*** Records supplied Section Begins ***
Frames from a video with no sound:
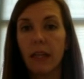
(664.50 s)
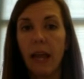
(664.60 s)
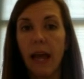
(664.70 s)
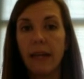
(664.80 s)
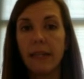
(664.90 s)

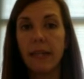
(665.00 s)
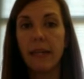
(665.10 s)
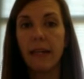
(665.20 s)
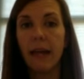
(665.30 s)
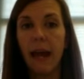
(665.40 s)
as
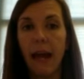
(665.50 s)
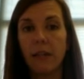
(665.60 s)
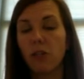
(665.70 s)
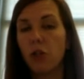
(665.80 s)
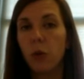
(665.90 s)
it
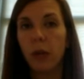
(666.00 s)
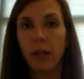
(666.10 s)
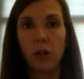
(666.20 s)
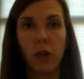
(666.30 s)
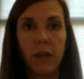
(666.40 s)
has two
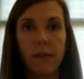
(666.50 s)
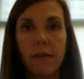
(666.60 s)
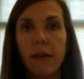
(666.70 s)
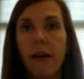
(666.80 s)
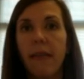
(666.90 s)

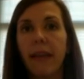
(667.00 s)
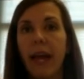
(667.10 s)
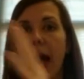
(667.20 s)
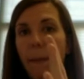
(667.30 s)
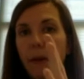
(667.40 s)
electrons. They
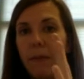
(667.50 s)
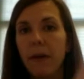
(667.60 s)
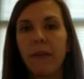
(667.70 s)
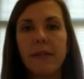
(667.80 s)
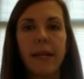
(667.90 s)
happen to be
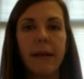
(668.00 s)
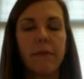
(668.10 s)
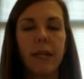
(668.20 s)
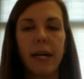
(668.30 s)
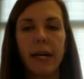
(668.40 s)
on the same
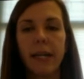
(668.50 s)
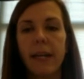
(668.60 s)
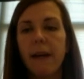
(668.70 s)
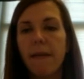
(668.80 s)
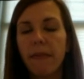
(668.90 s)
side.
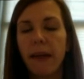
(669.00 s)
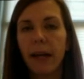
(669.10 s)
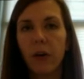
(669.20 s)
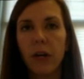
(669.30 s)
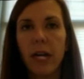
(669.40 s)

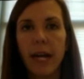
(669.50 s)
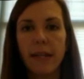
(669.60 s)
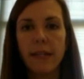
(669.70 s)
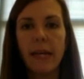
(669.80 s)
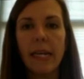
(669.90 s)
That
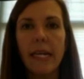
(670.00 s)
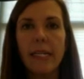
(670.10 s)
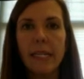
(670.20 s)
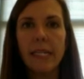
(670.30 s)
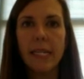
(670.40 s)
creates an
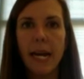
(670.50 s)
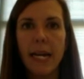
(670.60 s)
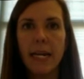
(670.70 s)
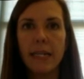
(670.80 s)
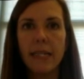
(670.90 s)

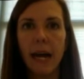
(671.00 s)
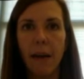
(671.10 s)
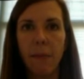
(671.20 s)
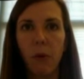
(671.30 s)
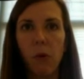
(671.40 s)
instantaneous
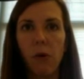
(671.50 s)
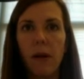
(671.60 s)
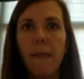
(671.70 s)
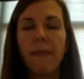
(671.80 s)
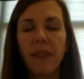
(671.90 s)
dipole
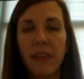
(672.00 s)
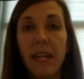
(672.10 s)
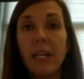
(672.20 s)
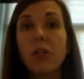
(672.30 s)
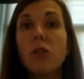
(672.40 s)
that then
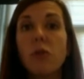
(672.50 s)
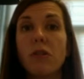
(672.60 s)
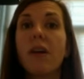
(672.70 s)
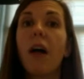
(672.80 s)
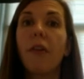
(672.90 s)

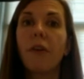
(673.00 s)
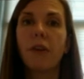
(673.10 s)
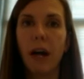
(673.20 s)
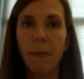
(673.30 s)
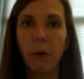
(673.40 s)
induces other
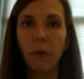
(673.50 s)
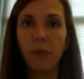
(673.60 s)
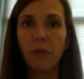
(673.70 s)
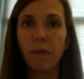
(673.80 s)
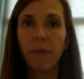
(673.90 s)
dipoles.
*** Records supplied Section Ends ***
• Work to be completed
Reproduce the data above exactly, leaving out any picture in it.

• Answer space
Frames from a video with no sound:
(664.50 s)
(664.60 s)
(664.70 s)
(664.80 s)
(664.90 s)

(665.00 s)
(665.10 s)
(665.20 s)
(665.30 s)
(665.40 s)
as
(665.50 s)
(665.60 s)
(665.70 s)
(665.80 s)
(665.90 s)
it
(666.00 s)
(666.10 s)
(666.20 s)
(666.30 s)
(666.40 s)
has two
(666.50 s)
(666.60 s)
(666.70 s)
(666.80 s)
(666.90 s)

(667.00 s)
(667.10 s)
(667.20 s)
(667.30 s)
(667.40 s)
electrons. They
(667.50 s)
(667.60 s)
(667.70 s)
(667.80 s)
(667.90 s)
happen to be
(668.00 s)
(668.10 s)
(668.20 s)
(668.30 s)
(668.40 s)
on the same
(668.50 s)
(668.60 s)
(668.70 s)
(668.80 s)
(668.90 s)
side.
(669.00 s)
(669.10 s)
(669.20 s)
(669.30 s)
(669.40 s)

(669.50 s)
(669.60 s)
(669.70 s)
(669.80 s)
(669.90 s)
That
(670.00 s)
(670.10 s)
(670.20 s)
(670.30 s)
(670.40 s)
creates an
(670.50 s)
(670.60 s)
(670.70 s)
(670.80 s)
(670.90 s)

(671.00 s)
(671.10 s)
(671.20 s)
(671.30 s)
(671.40 s)
instantaneous
(671.50 s)
(671.60 s)
(671.70 s)
(671.80 s)
(671.90 s)
dipole
(672.00 s)
(672.10 s)
(672.20 s)
(672.30 s)
(672.40 s)
that then
(672.50 s)
(672.60 s)
(672.70 s)
(672.80 s)
(672.90 s)

(673.00 s)
(673.10 s)
(673.20 s)
(673.30 s)
(673.40 s)
induces other
(673.50 s)
(673.60 s)
(673.70 s)
(673.80 s)
(673.90 s)
dipoles.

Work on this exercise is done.